--- YOUR GOAL ---
Copy the entries below exactly. Images do not belong in the copy.

"""

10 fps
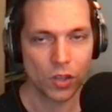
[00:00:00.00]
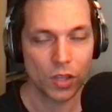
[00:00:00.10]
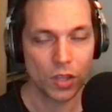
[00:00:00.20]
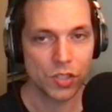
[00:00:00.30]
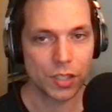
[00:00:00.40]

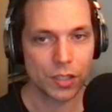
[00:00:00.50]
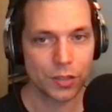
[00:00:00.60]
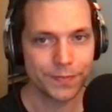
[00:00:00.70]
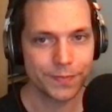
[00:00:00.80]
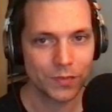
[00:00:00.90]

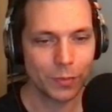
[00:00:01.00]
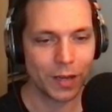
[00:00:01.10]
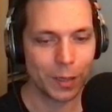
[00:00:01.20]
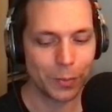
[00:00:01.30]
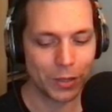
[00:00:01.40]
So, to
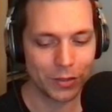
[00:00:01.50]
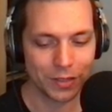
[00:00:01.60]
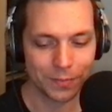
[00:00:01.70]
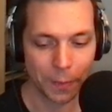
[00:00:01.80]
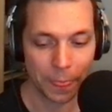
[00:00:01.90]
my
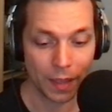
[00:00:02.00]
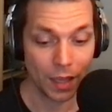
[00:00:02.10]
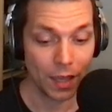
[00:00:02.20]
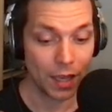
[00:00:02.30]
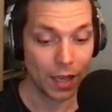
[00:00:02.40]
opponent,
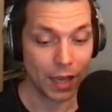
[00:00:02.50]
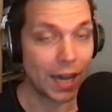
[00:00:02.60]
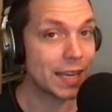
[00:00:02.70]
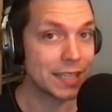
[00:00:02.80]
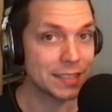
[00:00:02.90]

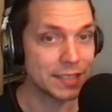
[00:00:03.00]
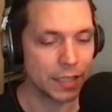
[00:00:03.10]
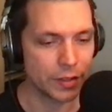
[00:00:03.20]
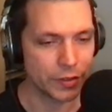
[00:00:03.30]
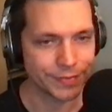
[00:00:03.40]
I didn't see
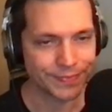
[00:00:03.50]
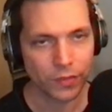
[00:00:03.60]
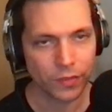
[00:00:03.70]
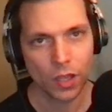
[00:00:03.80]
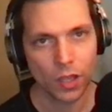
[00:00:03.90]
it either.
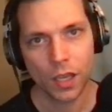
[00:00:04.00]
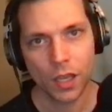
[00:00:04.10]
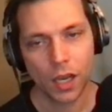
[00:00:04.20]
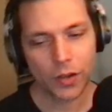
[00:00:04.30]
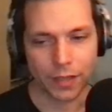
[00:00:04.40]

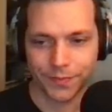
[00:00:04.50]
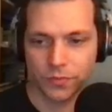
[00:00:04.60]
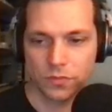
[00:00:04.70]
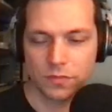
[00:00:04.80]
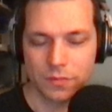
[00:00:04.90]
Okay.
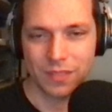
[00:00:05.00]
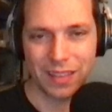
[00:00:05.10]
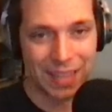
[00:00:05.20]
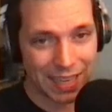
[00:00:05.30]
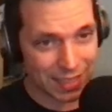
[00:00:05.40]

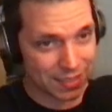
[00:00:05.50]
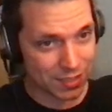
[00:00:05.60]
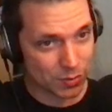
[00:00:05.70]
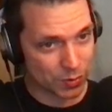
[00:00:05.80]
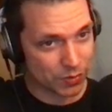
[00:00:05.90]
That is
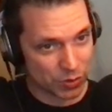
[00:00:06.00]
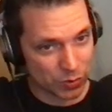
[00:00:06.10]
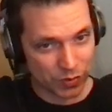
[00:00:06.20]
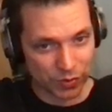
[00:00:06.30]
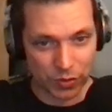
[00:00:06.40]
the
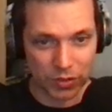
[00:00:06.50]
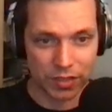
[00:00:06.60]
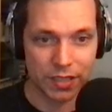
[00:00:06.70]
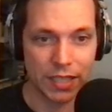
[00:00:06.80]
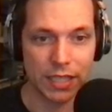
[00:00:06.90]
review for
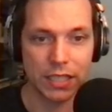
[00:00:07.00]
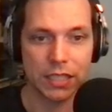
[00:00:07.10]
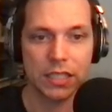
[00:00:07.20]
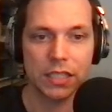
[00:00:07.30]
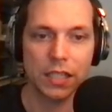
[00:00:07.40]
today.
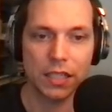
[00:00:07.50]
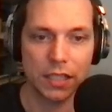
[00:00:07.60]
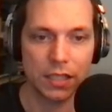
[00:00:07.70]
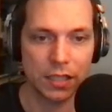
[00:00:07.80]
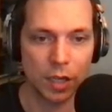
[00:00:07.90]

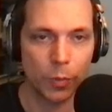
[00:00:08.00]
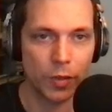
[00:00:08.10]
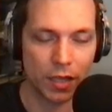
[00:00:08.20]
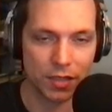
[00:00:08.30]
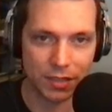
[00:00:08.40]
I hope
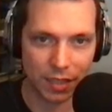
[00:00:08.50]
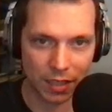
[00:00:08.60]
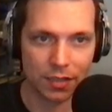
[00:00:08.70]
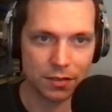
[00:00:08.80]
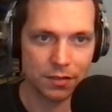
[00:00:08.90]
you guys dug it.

"""

--- SOLUTION FOR THIS EXERCISE ---
10 fps
[00:00:00.00]
[00:00:00.10]
[00:00:00.20]
[00:00:00.30]
[00:00:00.40]

[00:00:00.50]
[00:00:00.60]
[00:00:00.70]
[00:00:00.80]
[00:00:00.90]

[00:00:01.00]
[00:00:01.10]
[00:00:01.20]
[00:00:01.30]
[00:00:01.40]
So, to
[00:00:01.50]
[00:00:01.60]
[00:00:01.70]
[00:00:01.80]
[00:00:01.90]
my
[00:00:02.00]
[00:00:02.10]
[00:00:02.20]
[00:00:02.30]
[00:00:02.40]
opponent,
[00:00:02.50]
[00:00:02.60]
[00:00:02.70]
[00:00:02.80]
[00:00:02.90]

[00:00:03.00]
[00:00:03.10]
[00:00:03.20]
[00:00:03.30]
[00:00:03.40]
I didn't see
[00:00:03.50]
[00:00:03.60]
[00:00:03.70]
[00:00:03.80]
[00:00:03.90]
it either.
[00:00:04.00]
[00:00:04.10]
[00:00:04.20]
[00:00:04.30]
[00:00:04.40]

[00:00:04.50]
[00:00:04.60]
[00:00:04.70]
[00:00:04.80]
[00:00:04.90]
Okay.
[00:00:05.00]
[00:00:05.10]
[00:00:05.20]
[00:00:05.30]
[00:00:05.40]

[00:00:05.50]
[00:00:05.60]
[00:00:05.70]
[00:00:05.80]
[00:00:05.90]
That is
[00:00:06.00]
[00:00:06.10]
[00:00:06.20]
[00:00:06.30]
[00:00:06.40]
the
[00:00:06.50]
[00:00:06.60]
[00:00:06.70]
[00:00:06.80]
[00:00:06.90]
review for
[00:00:07.00]
[00:00:07.10]
[00:00:07.20]
[00:00:07.30]
[00:00:07.40]
today.
[00:00:07.50]
[00:00:07.60]
[00:00:07.70]
[00:00:07.80]
[00:00:07.90]

[00:00:08.00]
[00:00:08.10]
[00:00:08.20]
[00:00:08.30]
[00:00:08.40]
I hope
[00:00:08.50]
[00:00:08.60]
[00:00:08.70]
[00:00:08.80]
[00:00:08.90]
you guys dug it.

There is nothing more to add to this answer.